Alarmed that the scheduled relocation of the base would seriously jeopardize the safety of the island, residents of Henoko Bay expressed their resentment with placards saying, "Don't construct a base," and "Don't dump gravel." More than half of the protesters in canoes were arrested after entering the would-be replacement site.

The relocation of the US' Futenma military base from the over-populated city of Ginowan, a city on Okinawa's main island, to the northern and less populated area of Henoko Bay, has been in the state government's agenda for decades. However, residents of the poorest of Japan's prefectures have shown resilience in opposing the environmental degradation caused by the US military presence.

Residents have been particularly alarmed following a string of incidents and emergencies that have plagued the island. Okinawans have raised concerns about machinery mishaps, noise, sexual assaults against Japanese women, and even some deadly incidents – all of which triggered massive protests. Plans to deploy the military base to Henoko Bay already saw tens of thousands of Okinawans take to the streets back in 2016, after a Japanese woman was raped and murdered by a US Marine veteran.

Locals fighting against what they perceive as injustice have formed several protest groups, standing up to the government efforts to squelch dissent. According to one of the protest leaders, Hiroji Yamashiro, US ambitions to have a base in Henoko Bay in an attempt to contain a rising China in the South China Sea might antagonize China and "fan the arms race."

Despite fierce local opposition to the US military presence in the prefecture, in April of last year, the state government decided to go ahead with plans to build seawalls, preparing the groundwork for the land reclamation.

While many Okinawans openly resent the bulk of the US military facilities on the island, a recent US military jet crash became a lightning rod for deeper grievances about their military presence.

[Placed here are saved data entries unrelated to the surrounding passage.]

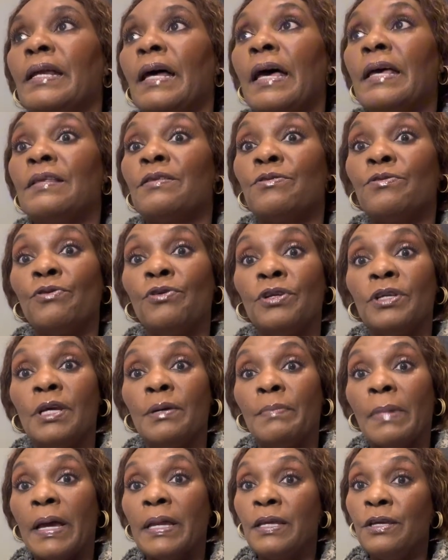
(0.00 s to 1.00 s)
I told
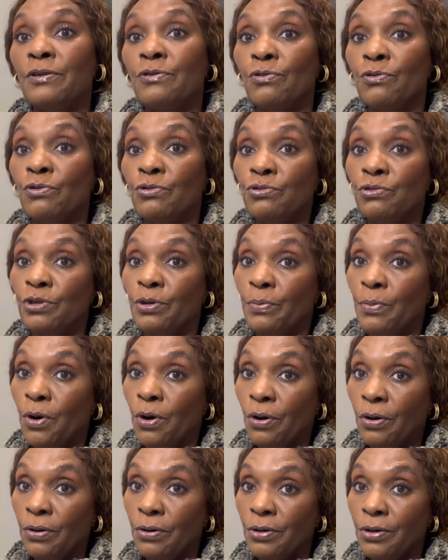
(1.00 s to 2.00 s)
him I need to go to the
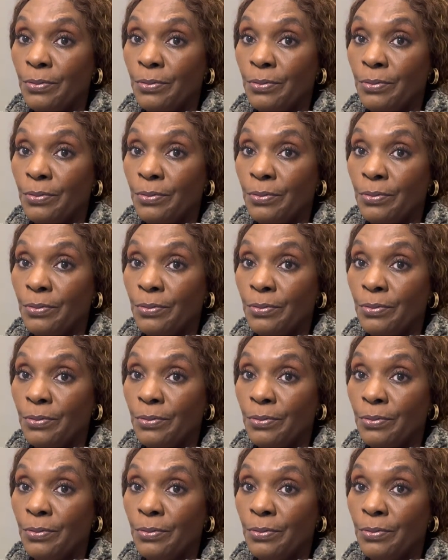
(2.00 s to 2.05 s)
morgue,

Protesters have clashed with security forces a number of times around the US Marine Corps' Camp Schwab, located next to the relocation site.

Okinawa's Governor, Takeshi Onaga, who over the years has repeatedly denounced the island's militarization and sought to reduce the US presence, vowed to retract the approval given to the state's landfill plan by his predecessor. The governor's tough stance is sure to aggravate the increasingly rocky relationship between the state and local government over the project.

In 2015, Onaga revoked permission for landfill construction. His decision was overruled by the central government, which went ahead with the project.

Despite Henoko's fierce standoff, the state government, led by Prime Minister Shinzo Abe, remains committed to the relocation of the base to Henoko Bay, in order to strengthen ties with its strategic partner, the US.